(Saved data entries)
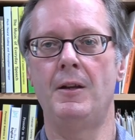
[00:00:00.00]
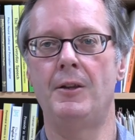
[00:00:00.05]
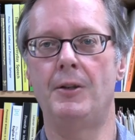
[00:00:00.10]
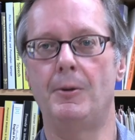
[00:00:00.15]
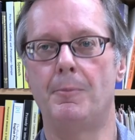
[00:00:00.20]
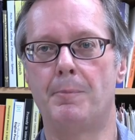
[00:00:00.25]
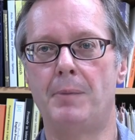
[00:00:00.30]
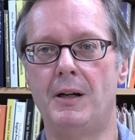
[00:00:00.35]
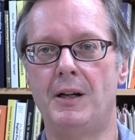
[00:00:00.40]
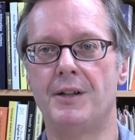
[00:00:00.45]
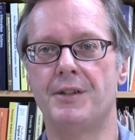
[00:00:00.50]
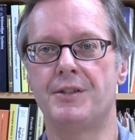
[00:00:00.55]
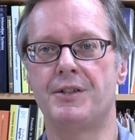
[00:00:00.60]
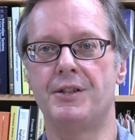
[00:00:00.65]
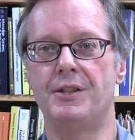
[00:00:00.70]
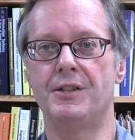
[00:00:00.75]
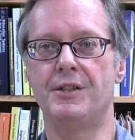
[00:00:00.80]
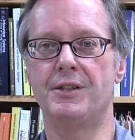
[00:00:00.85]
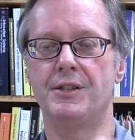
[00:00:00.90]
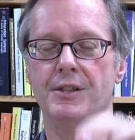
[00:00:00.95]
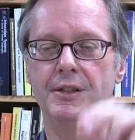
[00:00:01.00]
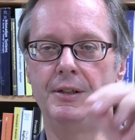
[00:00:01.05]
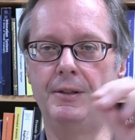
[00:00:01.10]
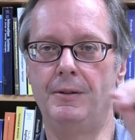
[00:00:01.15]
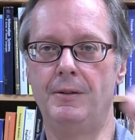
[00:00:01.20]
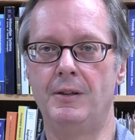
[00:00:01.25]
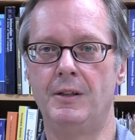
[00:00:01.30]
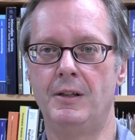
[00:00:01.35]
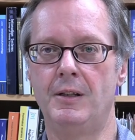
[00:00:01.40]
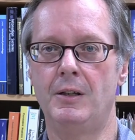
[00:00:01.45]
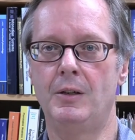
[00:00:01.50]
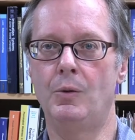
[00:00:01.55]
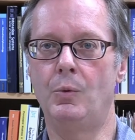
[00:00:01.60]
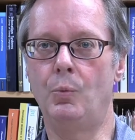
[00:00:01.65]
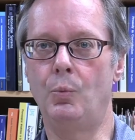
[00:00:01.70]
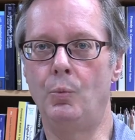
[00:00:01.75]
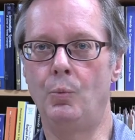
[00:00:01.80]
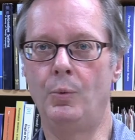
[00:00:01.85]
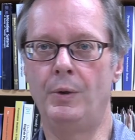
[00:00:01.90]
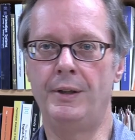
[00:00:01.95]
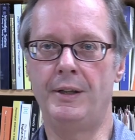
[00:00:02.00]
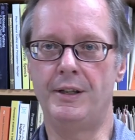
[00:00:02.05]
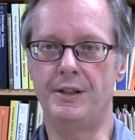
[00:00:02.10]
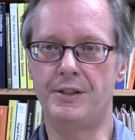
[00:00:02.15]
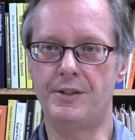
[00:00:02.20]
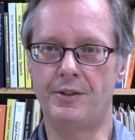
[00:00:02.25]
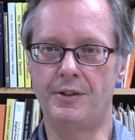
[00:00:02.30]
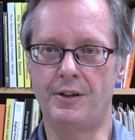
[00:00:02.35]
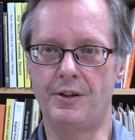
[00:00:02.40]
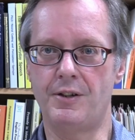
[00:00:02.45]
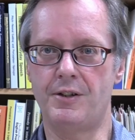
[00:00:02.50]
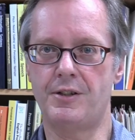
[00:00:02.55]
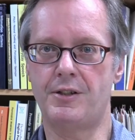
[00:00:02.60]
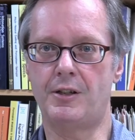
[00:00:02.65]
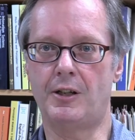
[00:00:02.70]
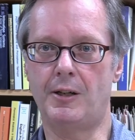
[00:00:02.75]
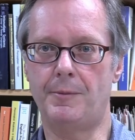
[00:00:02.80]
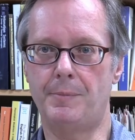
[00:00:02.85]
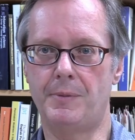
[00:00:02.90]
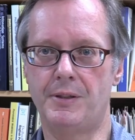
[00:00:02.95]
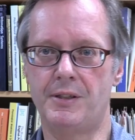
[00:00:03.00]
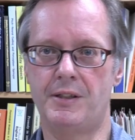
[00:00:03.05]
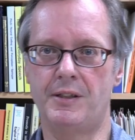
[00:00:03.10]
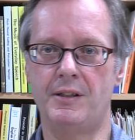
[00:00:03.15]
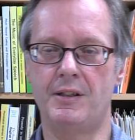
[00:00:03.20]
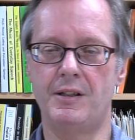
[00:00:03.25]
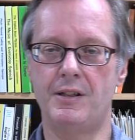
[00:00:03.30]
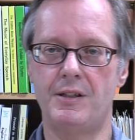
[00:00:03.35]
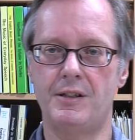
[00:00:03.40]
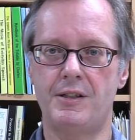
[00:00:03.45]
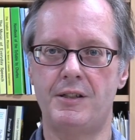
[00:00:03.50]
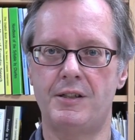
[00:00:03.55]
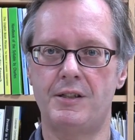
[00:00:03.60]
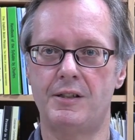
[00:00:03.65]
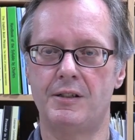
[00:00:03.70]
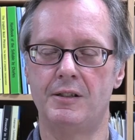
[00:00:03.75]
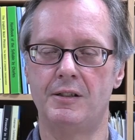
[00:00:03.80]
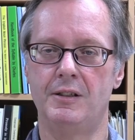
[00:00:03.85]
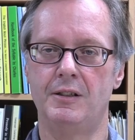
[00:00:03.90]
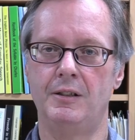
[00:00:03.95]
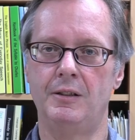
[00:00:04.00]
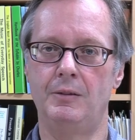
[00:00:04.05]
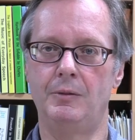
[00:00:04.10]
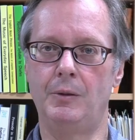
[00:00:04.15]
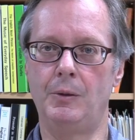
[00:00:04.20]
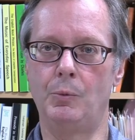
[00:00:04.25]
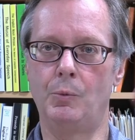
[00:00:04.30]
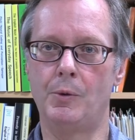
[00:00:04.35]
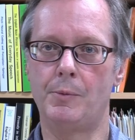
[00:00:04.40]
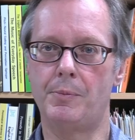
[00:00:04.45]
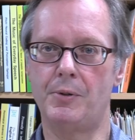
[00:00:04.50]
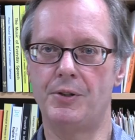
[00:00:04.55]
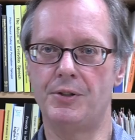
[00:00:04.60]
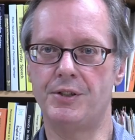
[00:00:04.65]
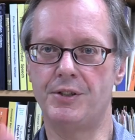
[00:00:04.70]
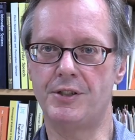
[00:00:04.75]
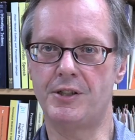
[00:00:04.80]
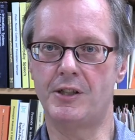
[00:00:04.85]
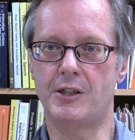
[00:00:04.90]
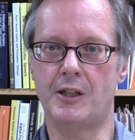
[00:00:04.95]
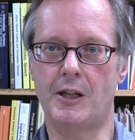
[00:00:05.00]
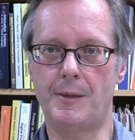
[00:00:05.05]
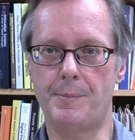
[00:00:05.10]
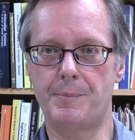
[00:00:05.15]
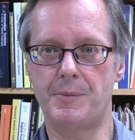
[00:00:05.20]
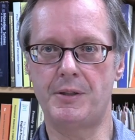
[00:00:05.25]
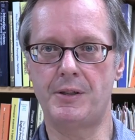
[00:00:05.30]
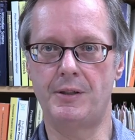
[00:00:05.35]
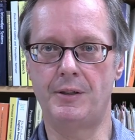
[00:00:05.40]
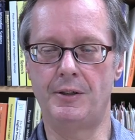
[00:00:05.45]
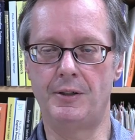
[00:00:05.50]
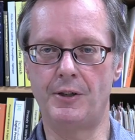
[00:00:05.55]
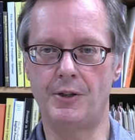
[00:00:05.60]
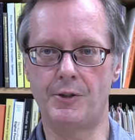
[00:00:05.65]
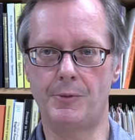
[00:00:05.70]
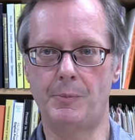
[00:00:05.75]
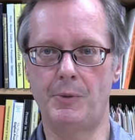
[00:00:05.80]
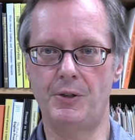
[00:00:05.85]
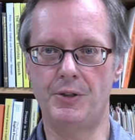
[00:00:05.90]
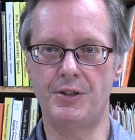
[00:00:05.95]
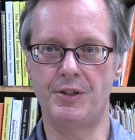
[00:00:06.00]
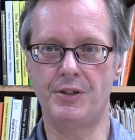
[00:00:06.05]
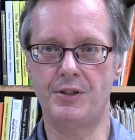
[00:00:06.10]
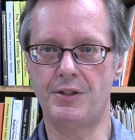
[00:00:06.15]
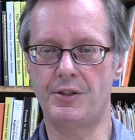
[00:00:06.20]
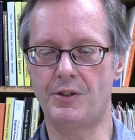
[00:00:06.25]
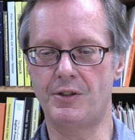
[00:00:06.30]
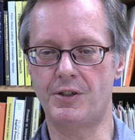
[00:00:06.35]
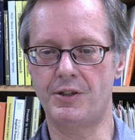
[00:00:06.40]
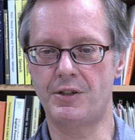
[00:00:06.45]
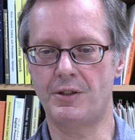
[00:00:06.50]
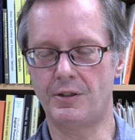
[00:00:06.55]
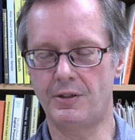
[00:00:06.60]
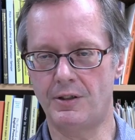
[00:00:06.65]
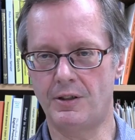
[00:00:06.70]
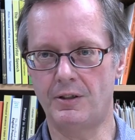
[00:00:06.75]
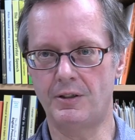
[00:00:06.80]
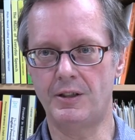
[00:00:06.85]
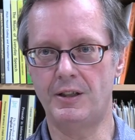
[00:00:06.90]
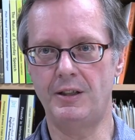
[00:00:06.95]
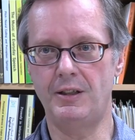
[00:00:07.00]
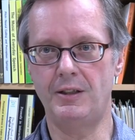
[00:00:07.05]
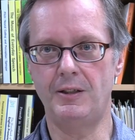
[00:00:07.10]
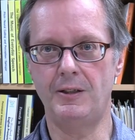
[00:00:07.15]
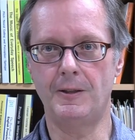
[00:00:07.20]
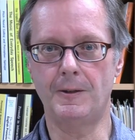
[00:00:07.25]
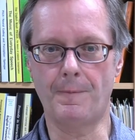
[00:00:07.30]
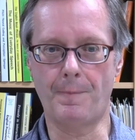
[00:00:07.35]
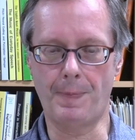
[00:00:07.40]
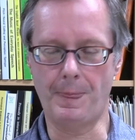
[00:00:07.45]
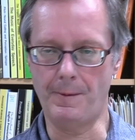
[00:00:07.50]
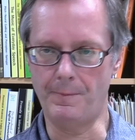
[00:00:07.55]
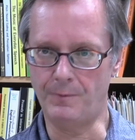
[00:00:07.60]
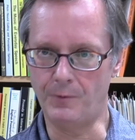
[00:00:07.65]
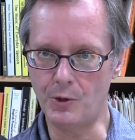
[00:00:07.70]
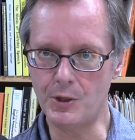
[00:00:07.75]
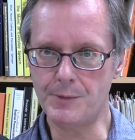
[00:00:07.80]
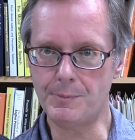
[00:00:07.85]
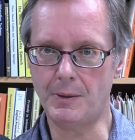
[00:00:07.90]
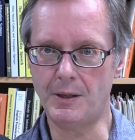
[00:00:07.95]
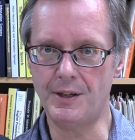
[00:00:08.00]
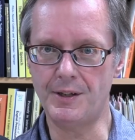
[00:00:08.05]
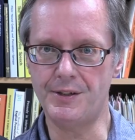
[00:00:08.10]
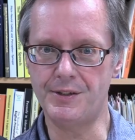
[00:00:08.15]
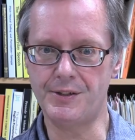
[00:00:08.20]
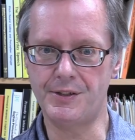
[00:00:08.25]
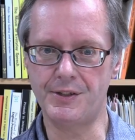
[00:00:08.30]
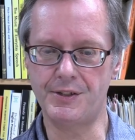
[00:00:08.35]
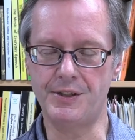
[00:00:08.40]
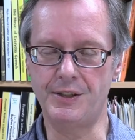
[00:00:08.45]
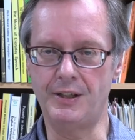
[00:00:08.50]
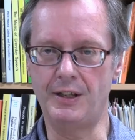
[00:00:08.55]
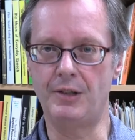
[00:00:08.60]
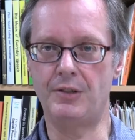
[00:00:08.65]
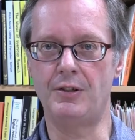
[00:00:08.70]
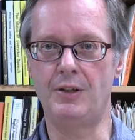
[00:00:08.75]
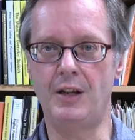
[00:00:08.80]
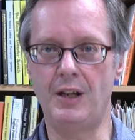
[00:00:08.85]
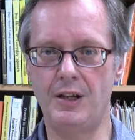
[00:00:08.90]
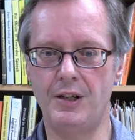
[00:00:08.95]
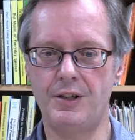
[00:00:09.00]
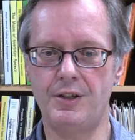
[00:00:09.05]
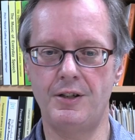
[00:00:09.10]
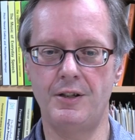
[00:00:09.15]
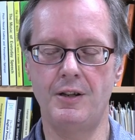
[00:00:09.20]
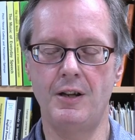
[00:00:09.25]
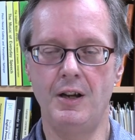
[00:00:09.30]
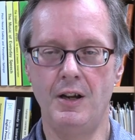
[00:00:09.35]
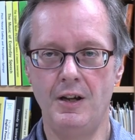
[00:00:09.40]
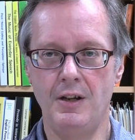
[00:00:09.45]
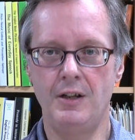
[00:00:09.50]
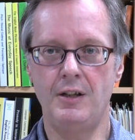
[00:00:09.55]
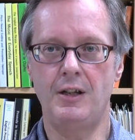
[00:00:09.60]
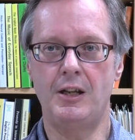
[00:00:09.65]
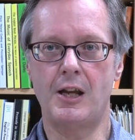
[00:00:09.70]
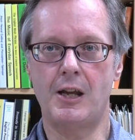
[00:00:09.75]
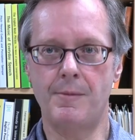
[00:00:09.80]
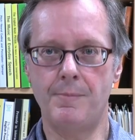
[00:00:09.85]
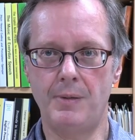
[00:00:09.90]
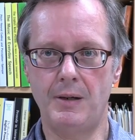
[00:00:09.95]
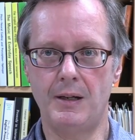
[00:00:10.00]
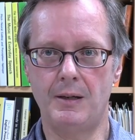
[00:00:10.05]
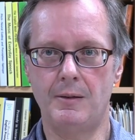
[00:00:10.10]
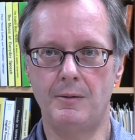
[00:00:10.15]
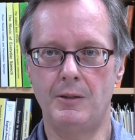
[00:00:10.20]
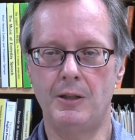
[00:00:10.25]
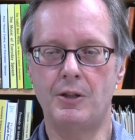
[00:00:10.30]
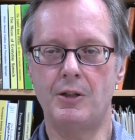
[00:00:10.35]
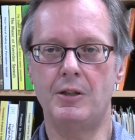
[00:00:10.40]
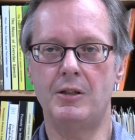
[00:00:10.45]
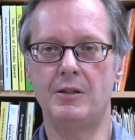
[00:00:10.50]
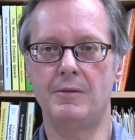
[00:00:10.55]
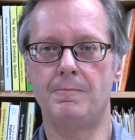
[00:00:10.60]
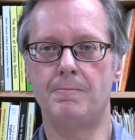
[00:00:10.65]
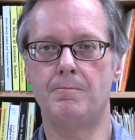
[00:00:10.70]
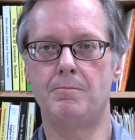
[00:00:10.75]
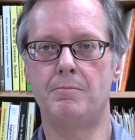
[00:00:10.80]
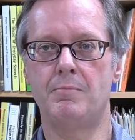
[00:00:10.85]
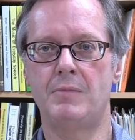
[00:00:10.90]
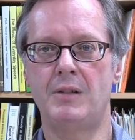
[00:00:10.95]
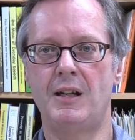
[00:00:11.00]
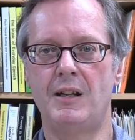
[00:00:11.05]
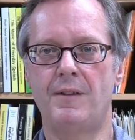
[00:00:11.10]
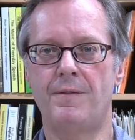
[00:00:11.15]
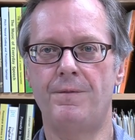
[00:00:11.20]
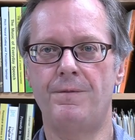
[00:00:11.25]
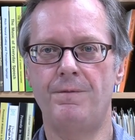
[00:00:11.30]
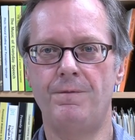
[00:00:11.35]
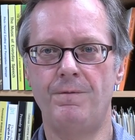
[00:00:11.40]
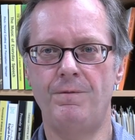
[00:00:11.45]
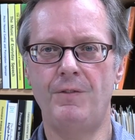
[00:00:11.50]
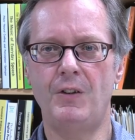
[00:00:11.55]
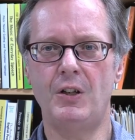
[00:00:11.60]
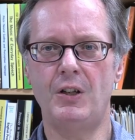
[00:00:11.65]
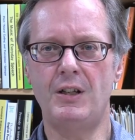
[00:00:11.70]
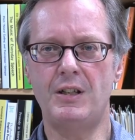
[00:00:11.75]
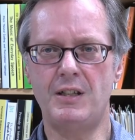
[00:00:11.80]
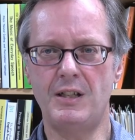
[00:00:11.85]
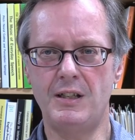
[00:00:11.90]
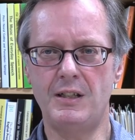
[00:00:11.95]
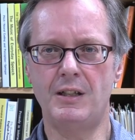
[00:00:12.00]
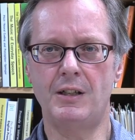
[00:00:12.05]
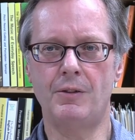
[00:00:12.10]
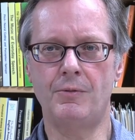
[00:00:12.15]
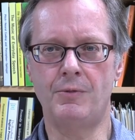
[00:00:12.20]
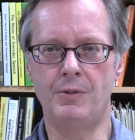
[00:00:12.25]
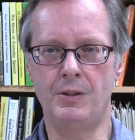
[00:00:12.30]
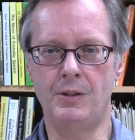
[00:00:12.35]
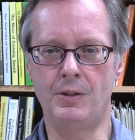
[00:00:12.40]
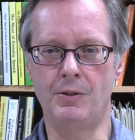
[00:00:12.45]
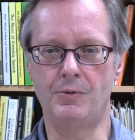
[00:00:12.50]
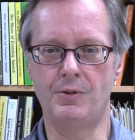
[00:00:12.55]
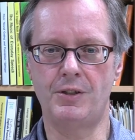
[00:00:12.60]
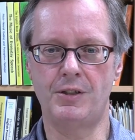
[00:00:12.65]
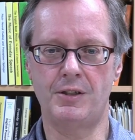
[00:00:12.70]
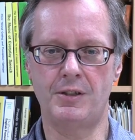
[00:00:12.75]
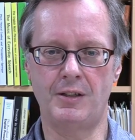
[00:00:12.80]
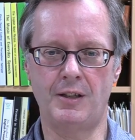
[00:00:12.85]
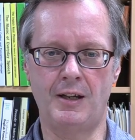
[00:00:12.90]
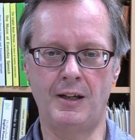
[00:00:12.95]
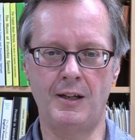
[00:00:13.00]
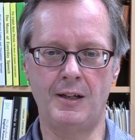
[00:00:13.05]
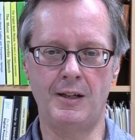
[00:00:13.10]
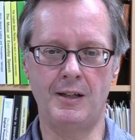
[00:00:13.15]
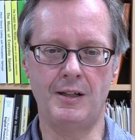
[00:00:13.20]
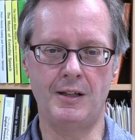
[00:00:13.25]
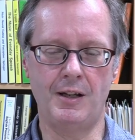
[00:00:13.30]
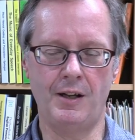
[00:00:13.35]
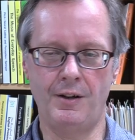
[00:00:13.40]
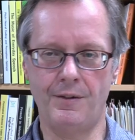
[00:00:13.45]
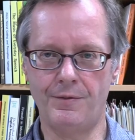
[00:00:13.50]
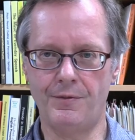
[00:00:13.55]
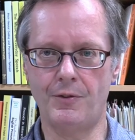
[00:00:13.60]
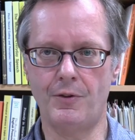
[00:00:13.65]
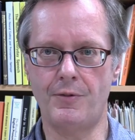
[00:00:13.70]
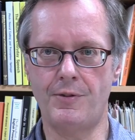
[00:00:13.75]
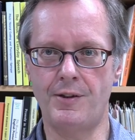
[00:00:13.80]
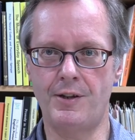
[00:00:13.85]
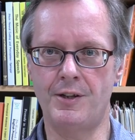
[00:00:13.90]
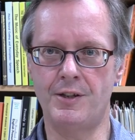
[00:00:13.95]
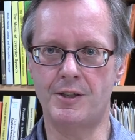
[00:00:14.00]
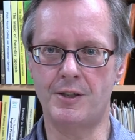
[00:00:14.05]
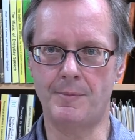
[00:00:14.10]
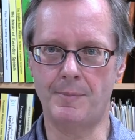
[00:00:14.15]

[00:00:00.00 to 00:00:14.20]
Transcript: their pauses and when they start and stop a sentence, when one person stops and another person starts talking, the voice pauses and the intonation. You can take very detailed notes and infer things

◆ HOW TO COMPLETE THIS TASK ◆
Above are records with pictures. Reproduce exactly only the lines from the line with "[00:00:13.15]" through the line with "[00:00:00.00 to 00:00:14.20]", both ends included, and leave the pictures out.

◆ EXERCISE SOLUTION ◆
[00:00:13.15]
[00:00:13.20]
[00:00:13.25]
[00:00:13.30]
[00:00:13.35]
[00:00:13.40]
[00:00:13.45]
[00:00:13.50]
[00:00:13.55]
[00:00:13.60]
[00:00:13.65]
[00:00:13.70]
[00:00:13.75]
[00:00:13.80]
[00:00:13.85]
[00:00:13.90]
[00:00:13.95]
[00:00:14.00]
[00:00:14.05]
[00:00:14.10]
[00:00:14.15]

[00:00:00.00 to 00:00:14.20]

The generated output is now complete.